Pop-rock legends Wheatus are, believe it or not, a proper indie band. The New Yorkers have been without the backing of a major label since their early-00s hits ‘Teenage Dirtbag’, and even back then, it felt like their work was a pure, unadulterated product of the band’s rehearsal space.
“The record came out in America in the summer of 2000, and started okay, but by the time November came around we were playing small shows in Kansas to people who thought we were Smashmouth,” frontman Brandon B Brown tells the Gazette. “We did about six months of hard touring that way, then we blew up in Australia, then a few months after that in the UK and the rest of Europe. We never properly got used to being successful, it always felt fleeting.”
“We had to go home to New York, where nobody knew who we were. It was very grounding, and kind of weird, actually. Our project was indie from the start. I wrote the songs by myself in my apartment, then put a band together, slowly. It took a while to find my voice. It was self produced, too. We were squeezing Paul Simon, Metallica and New York hip-hop into one song. If I’d asked a producer to make a song sound like that in 1996 they’d have kicked me out, so I had to do it myself.”
“Through the years there were other songs that sounded like they belonged on our first album, so we never recorded them. The new version of that record will have the 10 songs people know, and another 10 that through the years felt too ‘first album’ to put out. So we’re making an ‘alternative universe’ version of the record.”
Ever popular, ‘Teenage Dirtbag’ has undergone yet another revival recently, through TikTok. “We like to think the best thing about it is that people continue to see themselves in the narrative,” Brown says. “They make it their own, so it belongs to whoever needs it.”
While Wheatus have continued to go strong, Brown has also found himself engaged with the McBusted project, a mash-up of McFly and Busted. “One day James [Bourne] rocked up at my door in New York and just goes ‘can I just crash here tonight mate,’ Brown laughs. “He had to write a song before the morning, so we wrote a song called ‘Zelda’, which we are playing on this tour. It’s a fun, uptempo basher of a song. James is a good old friend, and we write every time we see each other.

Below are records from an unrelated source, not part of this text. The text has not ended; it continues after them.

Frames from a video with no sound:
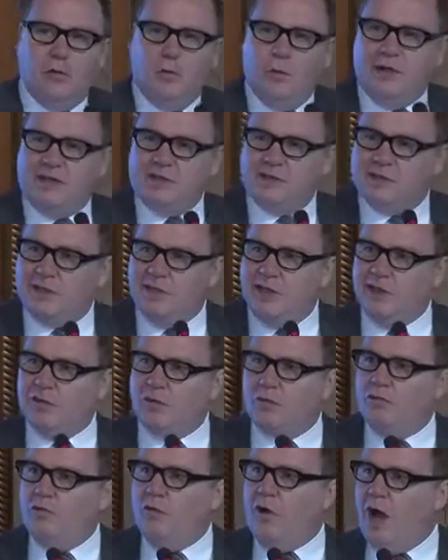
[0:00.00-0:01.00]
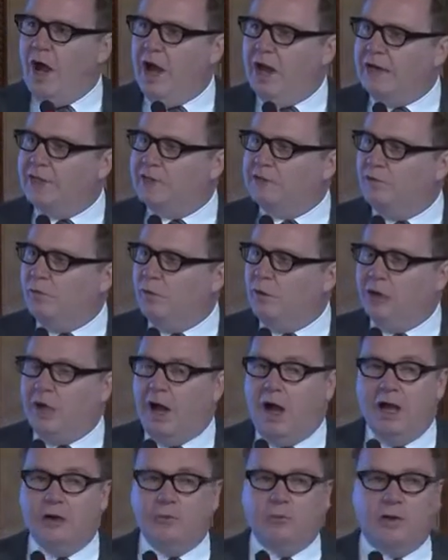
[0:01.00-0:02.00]
we see the rise of what
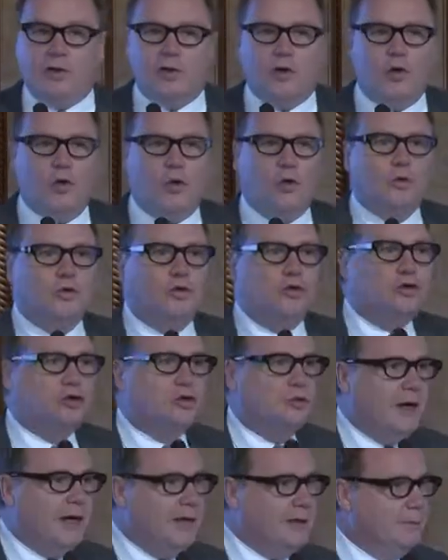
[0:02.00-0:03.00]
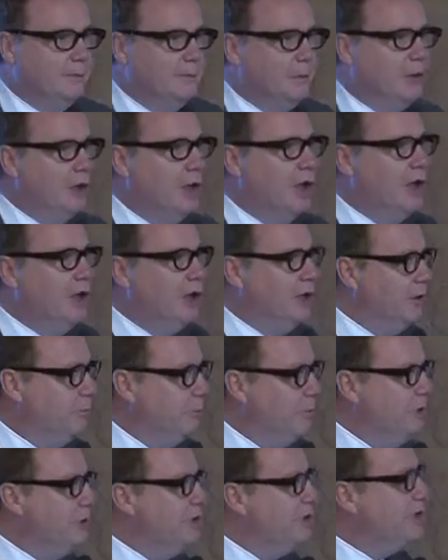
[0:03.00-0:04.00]
I would call tradable
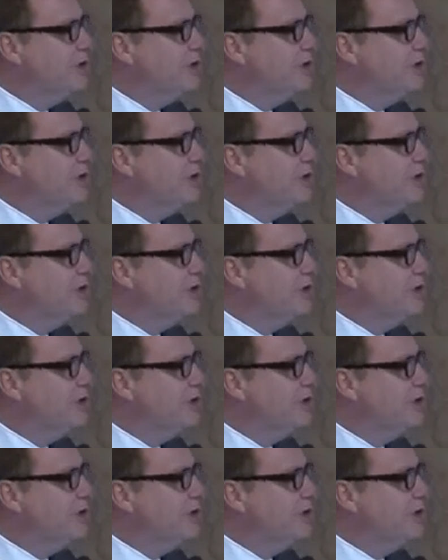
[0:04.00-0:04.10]
urban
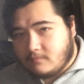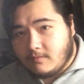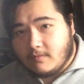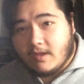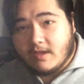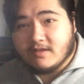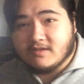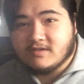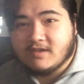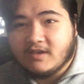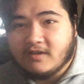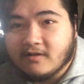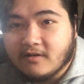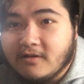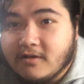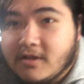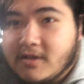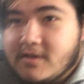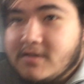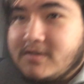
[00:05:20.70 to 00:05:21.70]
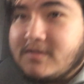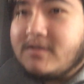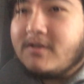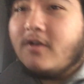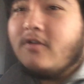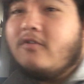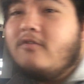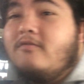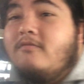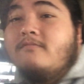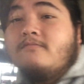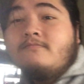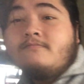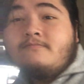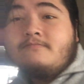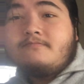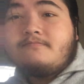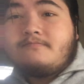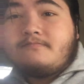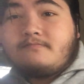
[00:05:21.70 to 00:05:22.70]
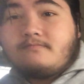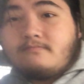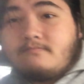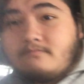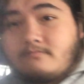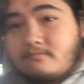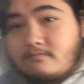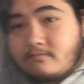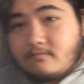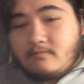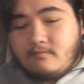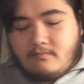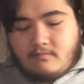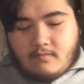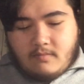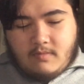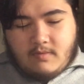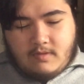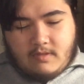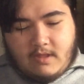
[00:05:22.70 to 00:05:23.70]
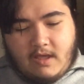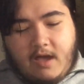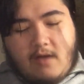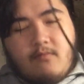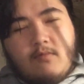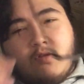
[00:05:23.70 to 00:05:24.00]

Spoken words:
And see, so that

I wrote some stuff for his ‘Son Or Dork’ record, and I’d like to do that one day.”
As for this tour, Wheatus have gone big on dates, preferring a long trip with small venues. “They always ask us if we want to do ten dates in big venues or 30 in small ones, and we always choose the 30,” Brown says. “Smaller venues, more shows, is part of what we want to do. To see more people, and go to more places. We don’t make as much money, but we don’t care, we have a better time, and that’s what it’s all about.”
“We learn as many songs as we possibly can ahead of these tours,” Brown says. “We learnt 63 tunes for this tour, and we’re doing all request shows, no setlist, to keep it fresh and new every night.”
“We don’t have a manager, as they’d tell us not to do longer tours and play longer sets, stuff like that. We don’t want to be told to cut back. That’s who we are.”